For a year and a half, the family of Eid Nael Abu Shaar, a Palestinian man from Gaza, believed their eldest son was dead. They searched hospitals and morgues, obtained a death certificate and even set up a mourning tent to grieve his loss. Then, in a sudden and shocking turn, a lawyer informed them that Eid was still alive and being held in Israel’s Ofer Prison.
The news ended 18 months of anguish for the Abu Shaar family, but it also exposed a much larger humanitarian crisis in Gaza, where thousands of families are still waiting for answers about missing relatives. Many do not know whether their loved ones were killed under rubble, buried in unidentified graves or taken into Israeli detention centres without any information being shared.
A family’s search moved from morgues to official mourning
Eid disappeared on December 15, 2024, while trying to find work near central Gaza’s Netzarim Corridor, an area his family described as one where many Palestinians had been killed or had gone missing. His father, Nael Abu Shaar, said the search pushed the family close to breaking point. He spent days and nights moving between hospitals and morgues, opening refrigerated compartments himself in the hope of finding any sign of his son. Yet every search ended with the same outcome: nothing.
The family also sought help from the International Committee of the Red Cross and from human rights organisations, but again found no trace of Eid. With no official record of his detention and no evidence that he was alive, they eventually surrendered to what seemed like the only possible conclusion. They held mourning rituals and secured documents from Gaza’s Ministry of Health declaring him dead.
A mother’s belief kept hope alive
Despite the official declaration, Eid’s mother, Maha Abu Shaar, said she never fully accepted that her son was gone. She refused to take part in the absentee funeral prayer and kept believing that he was still alive. Her instinct appeared impossible to prove for months, until a released detainee said he had encountered a man named Eid Abu Shaar in prison. That fragment of hope was finally confirmed by a lawyer on Monday.

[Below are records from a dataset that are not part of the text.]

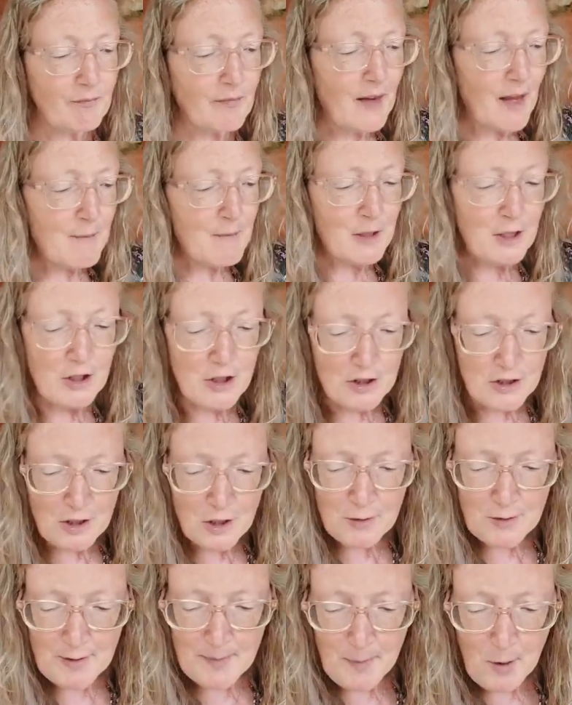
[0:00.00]
I'm going to just
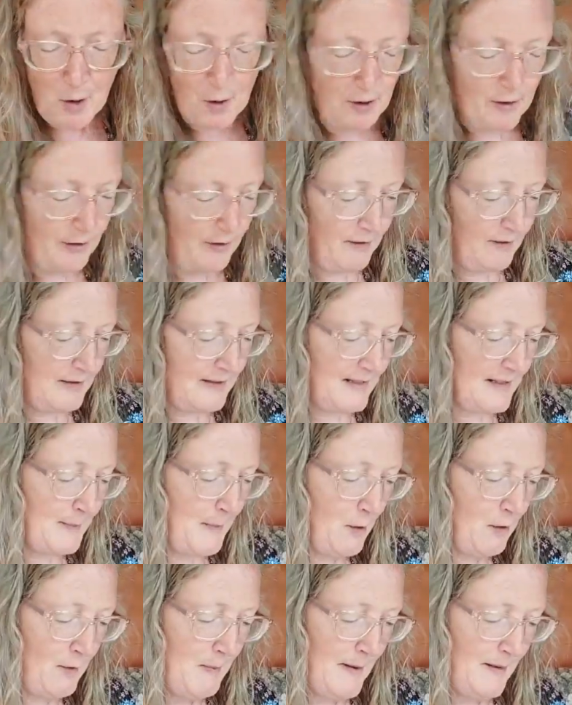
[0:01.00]
use the book because I
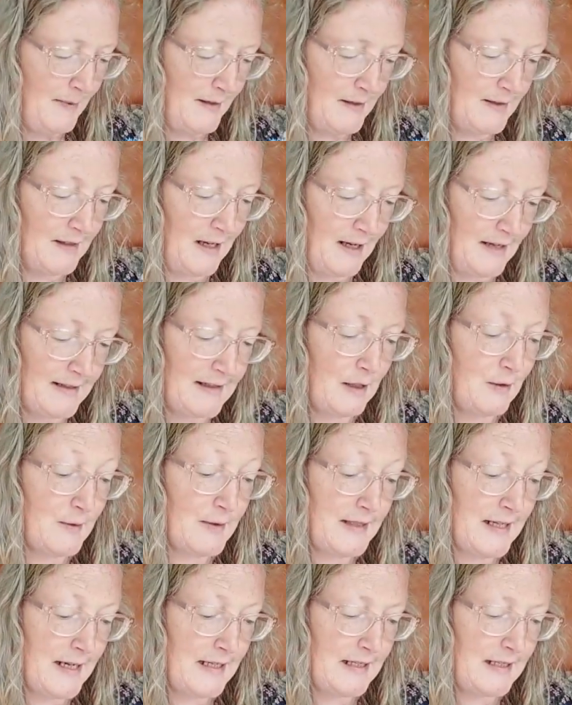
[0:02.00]
spoke about this, like I say, on
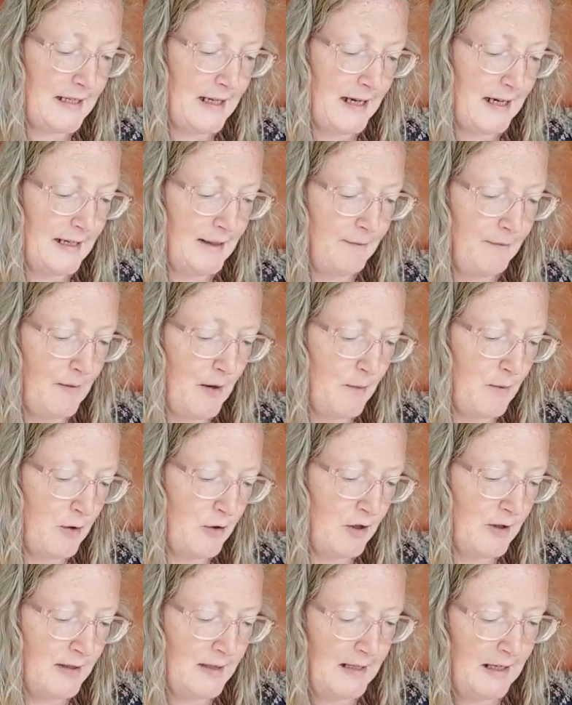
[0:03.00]
Saturday. And we'll
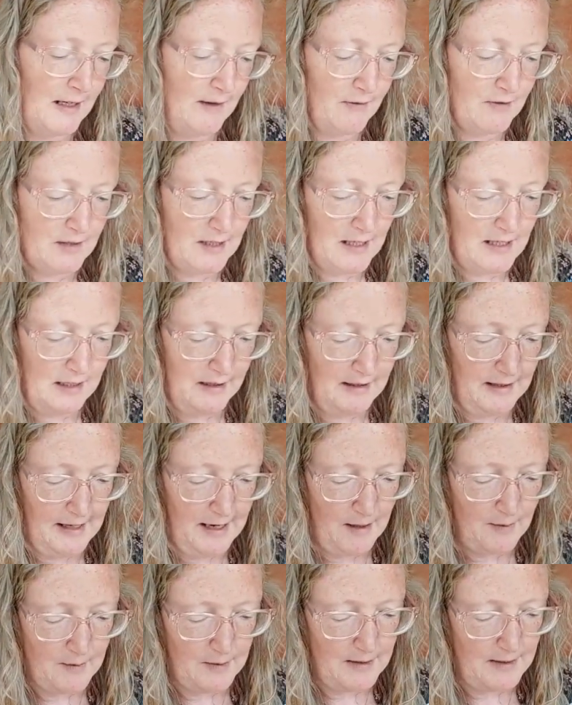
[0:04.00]
just see if there's anything
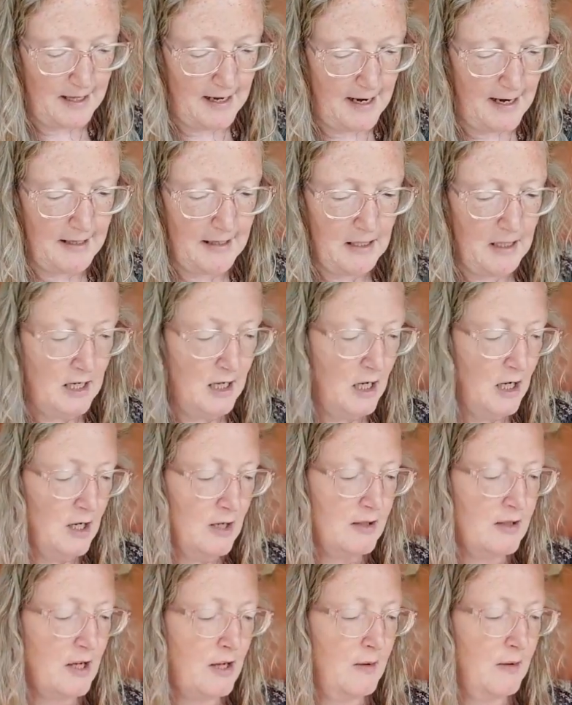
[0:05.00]
else there.
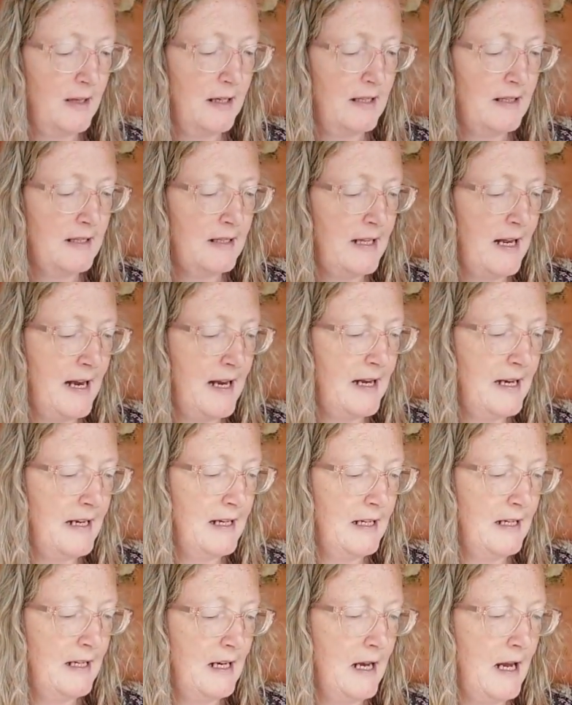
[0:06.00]
So it's
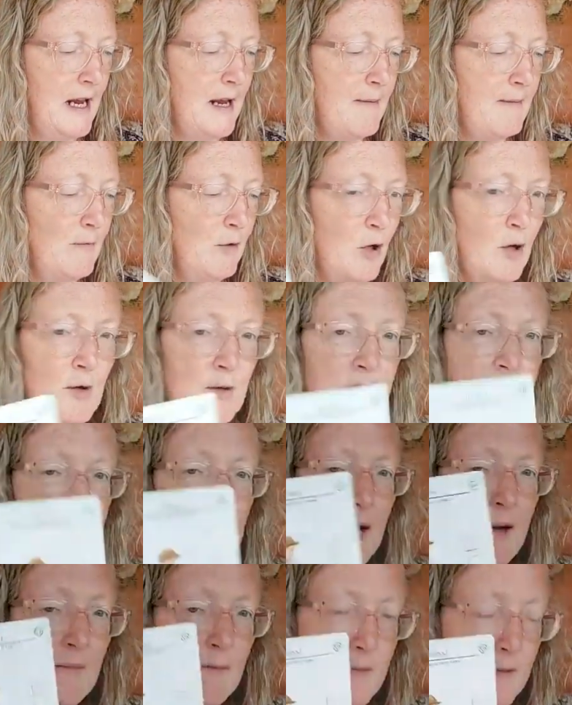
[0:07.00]
saying loyalty
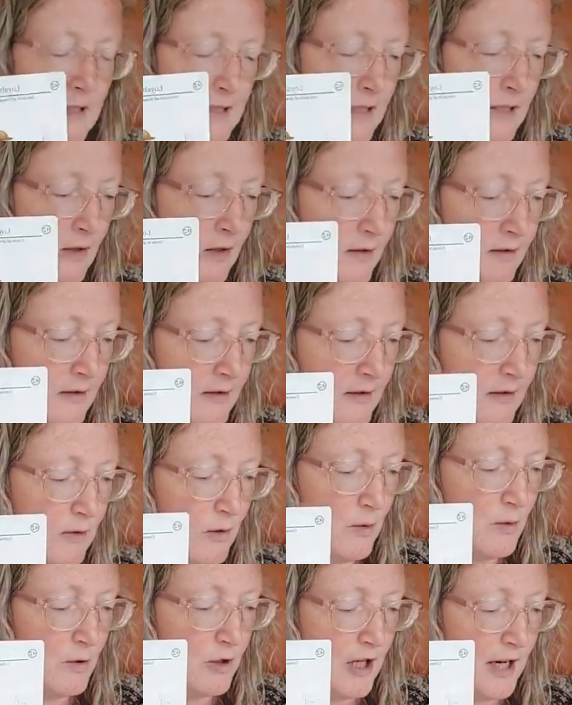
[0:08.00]
comes in
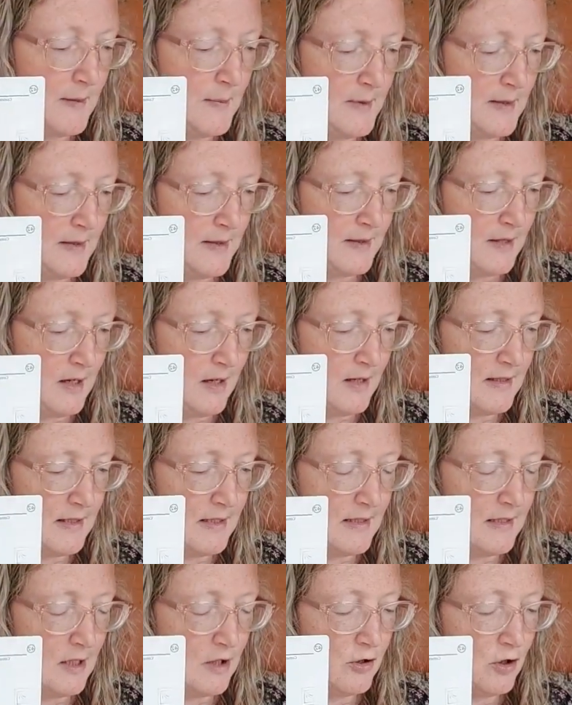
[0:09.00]
all shapes and
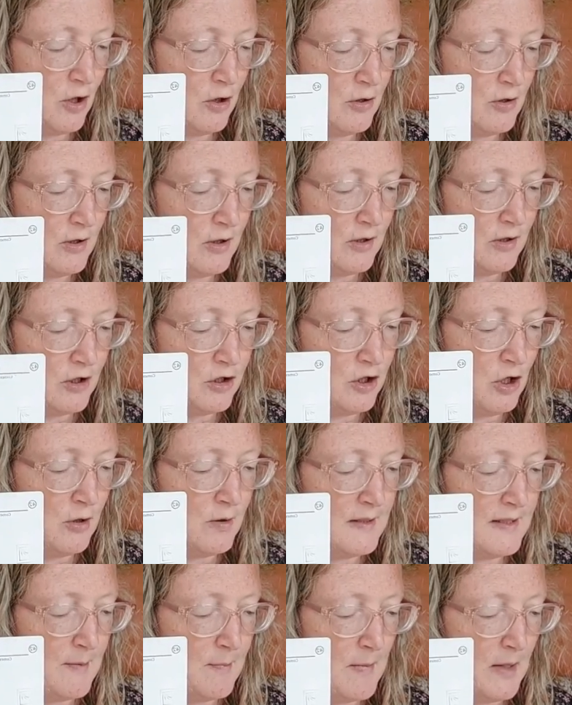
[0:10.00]
sizes. The dog
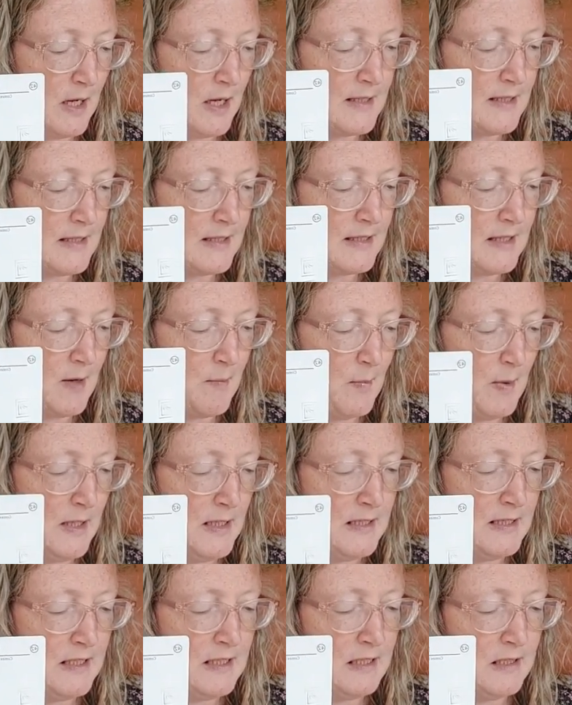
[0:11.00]
symbolises the
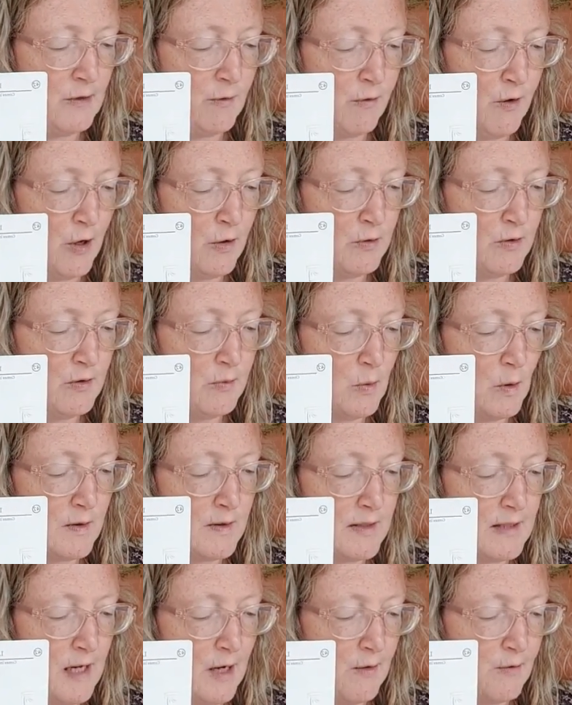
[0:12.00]
ability to devote
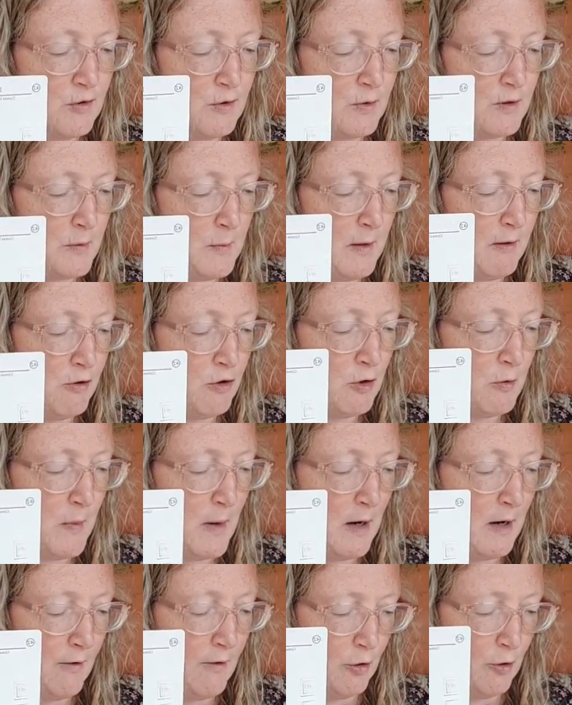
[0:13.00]
oneself to a spiritual
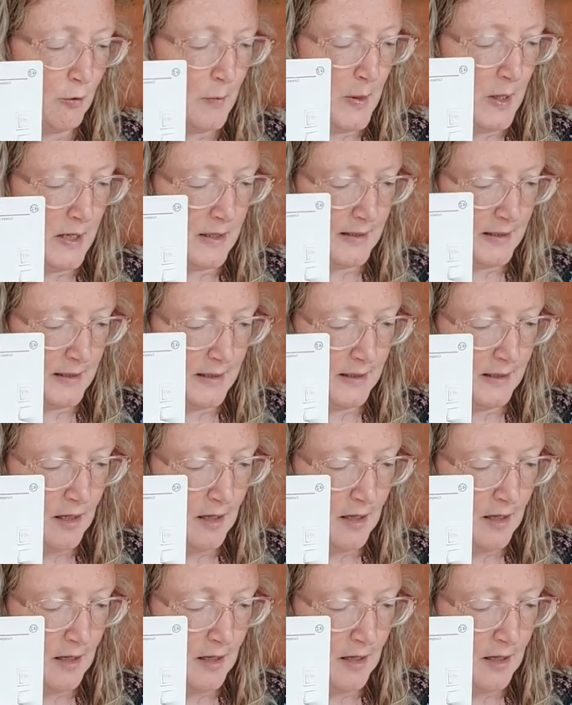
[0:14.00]
path or person,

The confirmation transformed the family’s home from a place of mourning into one of celebration. Neighbours joined the Abu Shaars in distributing sweets, marking what many described as a miracle. Yet even amid the joy, the family’s relief was incomplete. Knowing that Eid is alive has not ended the fear, because now they are left worrying about what he may be enduring behind prison walls.

One family’s relief reflects a much wider crisis
Human rights advocates say Eid’s case is only one example of a much broader pattern. Nada Nabil, director of the Palestinian Center for the Missing and Forcibly Disappeared, told Al Jazeera that between 7,000 and 8,000 Palestinians are currently missing because of the war, with around 1,500 believed to be forcibly disappeared inside Israeli prisons.

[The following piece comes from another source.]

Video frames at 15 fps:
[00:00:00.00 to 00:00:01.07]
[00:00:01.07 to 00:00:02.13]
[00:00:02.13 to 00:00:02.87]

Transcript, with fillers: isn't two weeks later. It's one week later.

Nabil argued that Israel’s refusal to provide information about detainees is not a bureaucratic failure but a deliberate tactic. He said the policy of total secrecy is used to deepen the suffering of families and turn uncertainty into a form of collective punishment. According to him, publishing lists of detainees or allowing the Red Cross access would be simple, but concealment has instead been chosen.
Families trapped in “suspended grief”
The result of that uncertainty is what psychologists describe as suspended grief or ambiguous loss. Families without confirmation of life or death remain caught between hope and despair, unable to move forward in any real way. Nabil said this has consequences far beyond emotional pain. It also creates legal and social paralysis. Wives do not know whether they are widowed or still married, and basic questions around inheritance, remarriage and family responsibilities remain unresolved.
In Gaza’s harsh conditions of displacement, the absence of a family member like Eid also brings practical hardship. Each missing person leaves behind a gap in labour, care and income, increasing the burden on those still struggling to survive.
Fear and silence deepen the suffering
Nabil also described what he called a total failure by international organisations working around Gaza. He said the Red Cross has been blocked from visiting Israeli prisons or receiving detainee lists since the start of the war. In his view, that reflects a world in which power has outweighed law, leaving Gaza’s victims exposed to repeated violations without meaningful protection.
Many families are also afraid to speak publicly. Some worry that reporting a loved one as missing could make them a target for an Israeli air strike. Others fear that publicising the name of a detainee may lead to harsher treatment or torture inside prison. That fear deepens the silence and isolation surrounding the missing.
For the Abu Shaar family, the return of hope has not erased anxiety. Maha said she is happy to know her son is alive, but now fears even more for what he may be suffering in detention. Her relief, like her grief before it, remains unfinished until the day she can hold him again.